We can achieve this by using the `max_samples` parameter in RandomForestRegressor:

- It controls how many samples each decision tree sees during training.
- Setting it to 10,000 means using only 10,000 random samples instead of all 400,000.
- This makes training 40x faster, though we expect slightly lower accuracy.

This approach allows us to quickly test different model configurations before training on the full dataset.me.

## Optimizing Model Training with Sample Size Control

This code makes the training process faster by using less data.

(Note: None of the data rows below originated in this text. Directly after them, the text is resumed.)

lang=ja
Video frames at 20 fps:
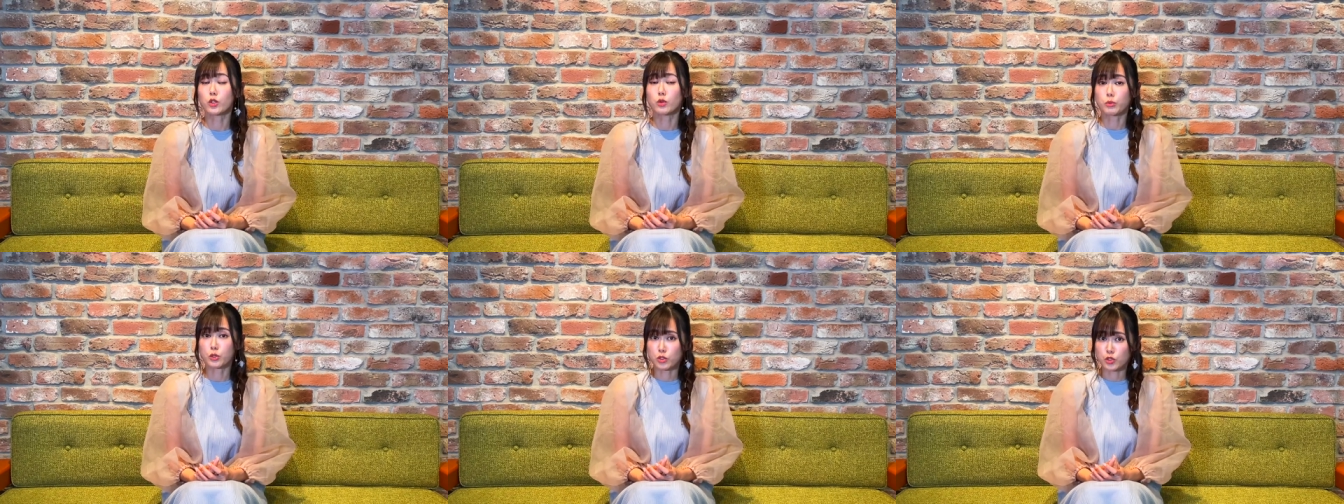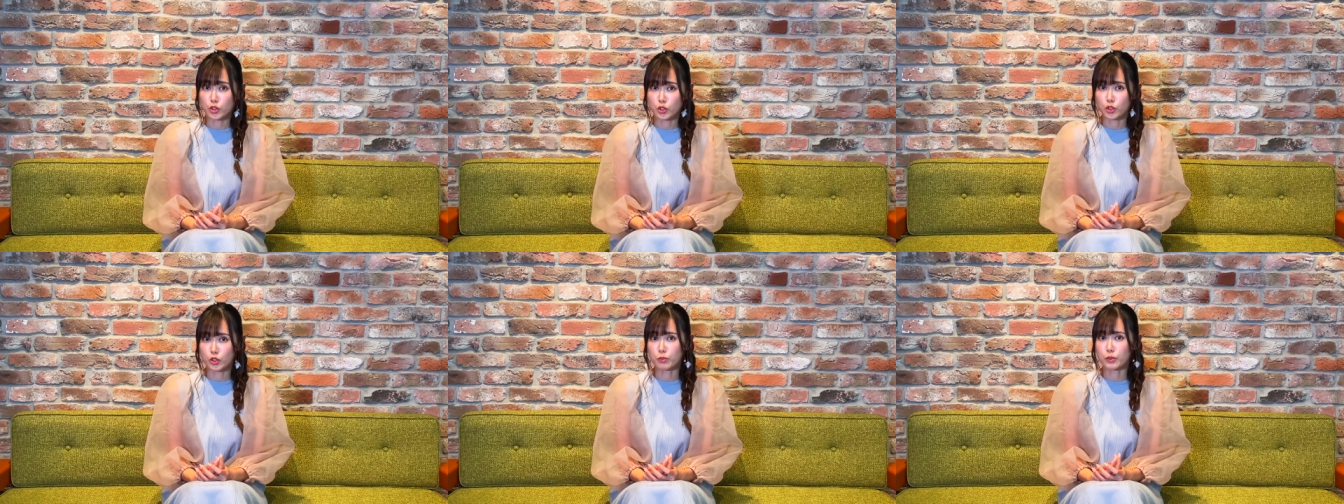
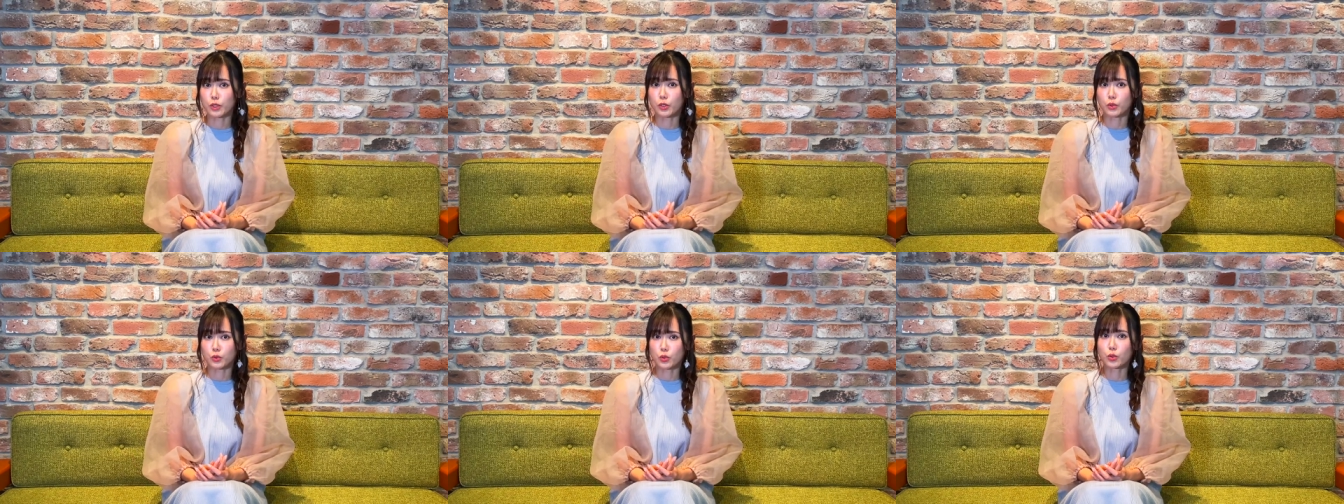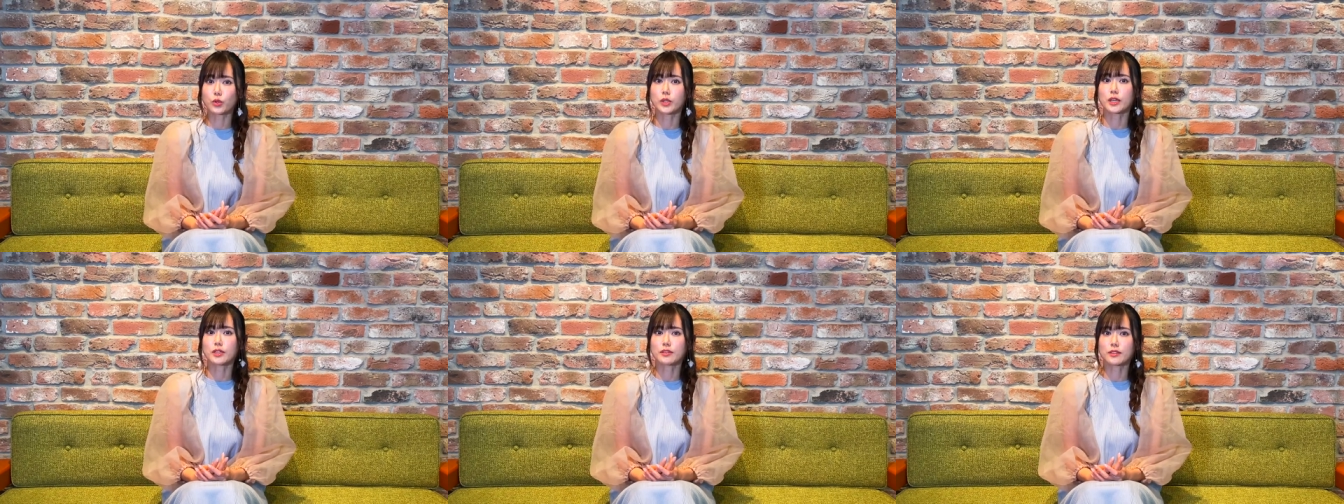ミュージックビデオと
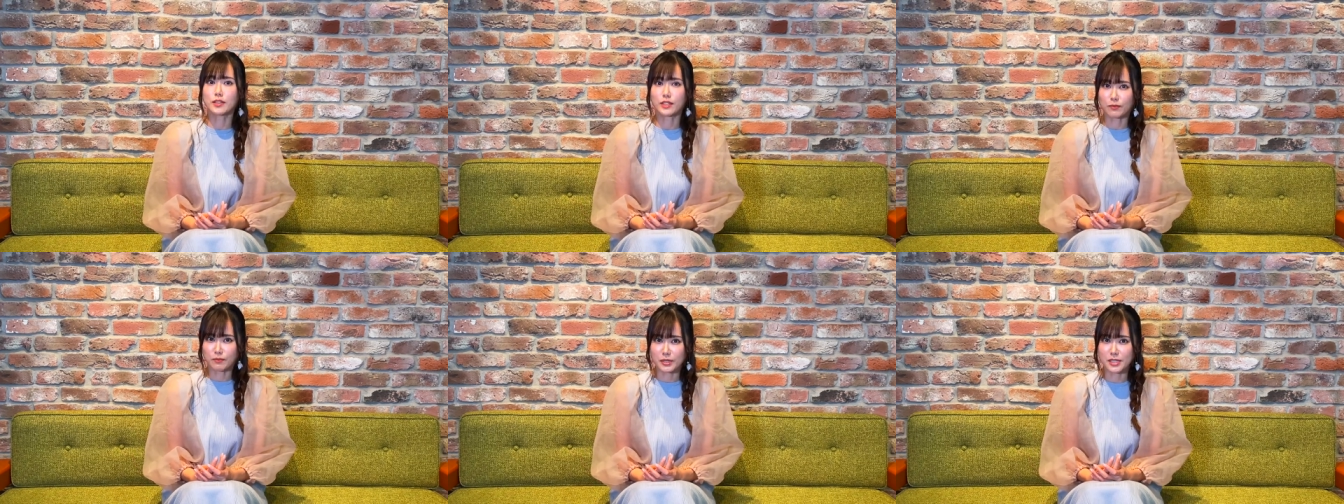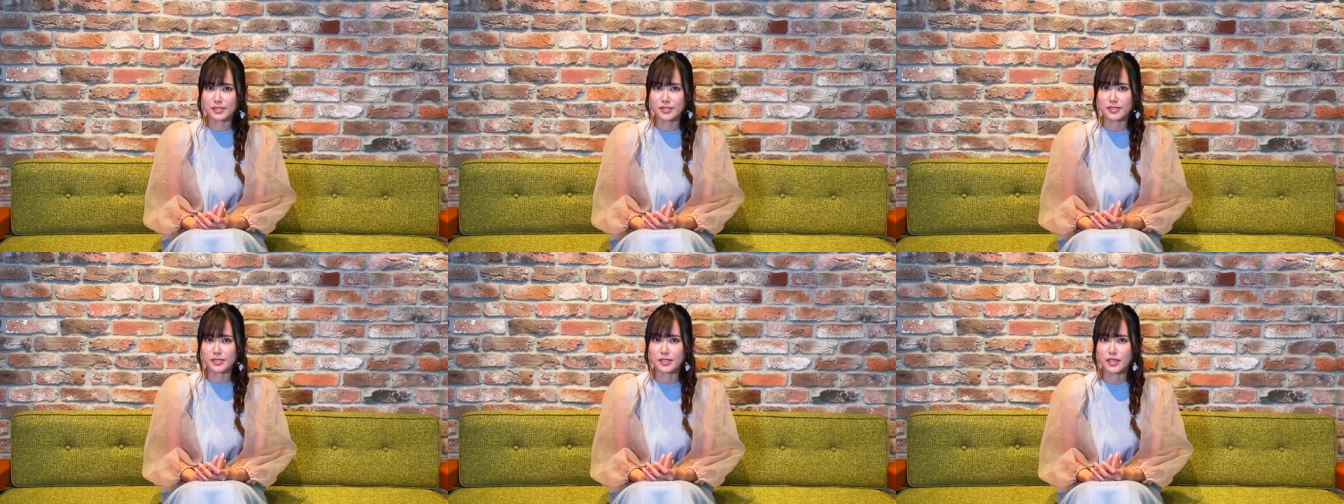なっていま
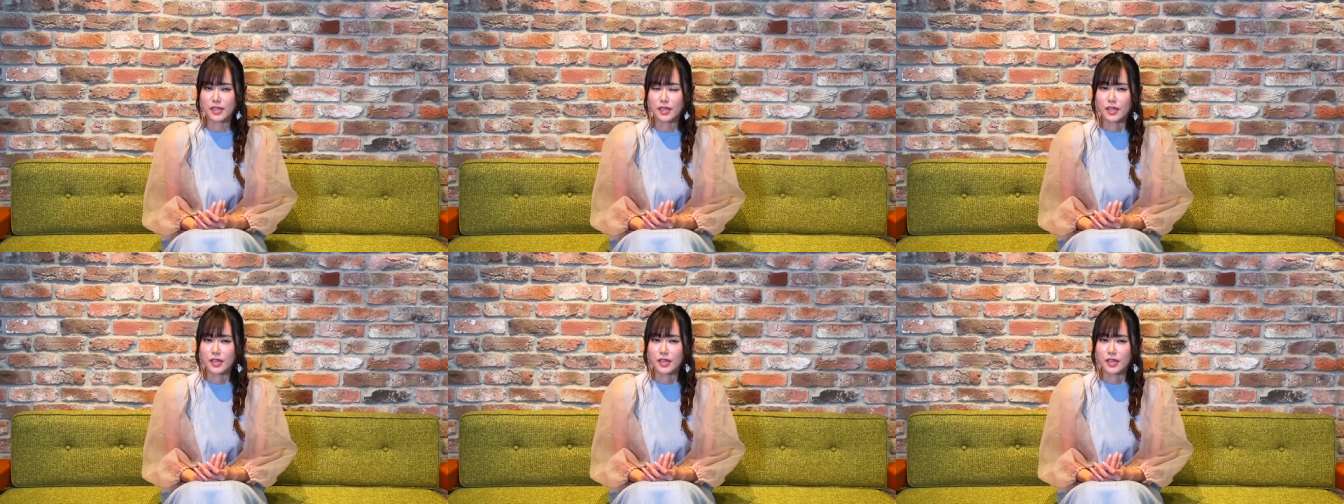す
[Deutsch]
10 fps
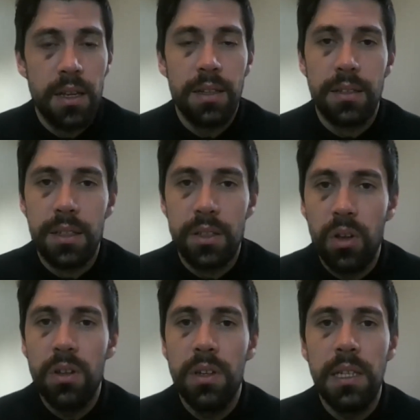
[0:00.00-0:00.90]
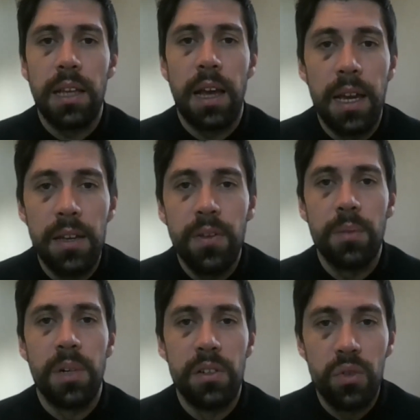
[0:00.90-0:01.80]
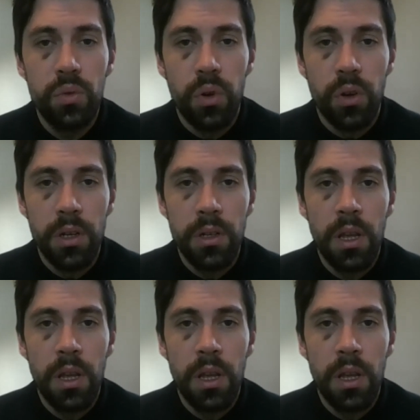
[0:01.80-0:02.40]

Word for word: Sie können nicht einfach mal zuhören.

It works like this:

- Creates a RandomForestRegressor with controlled sample size (10,000 samples)
- Uses parallel processing (n_jobs=-1) to utilize all available CPU cores
- Significantly reduces training time while maintaining reasonable model performance

In [35]:
%%time

# Change max samples in RandomForestRegressor
model = RandomForestRegressor(n_estimators=100, # this is the default
                              n_jobs=-1,
                              max_samples=10000) # each estimator sees max_samples (the default is to see all available samples)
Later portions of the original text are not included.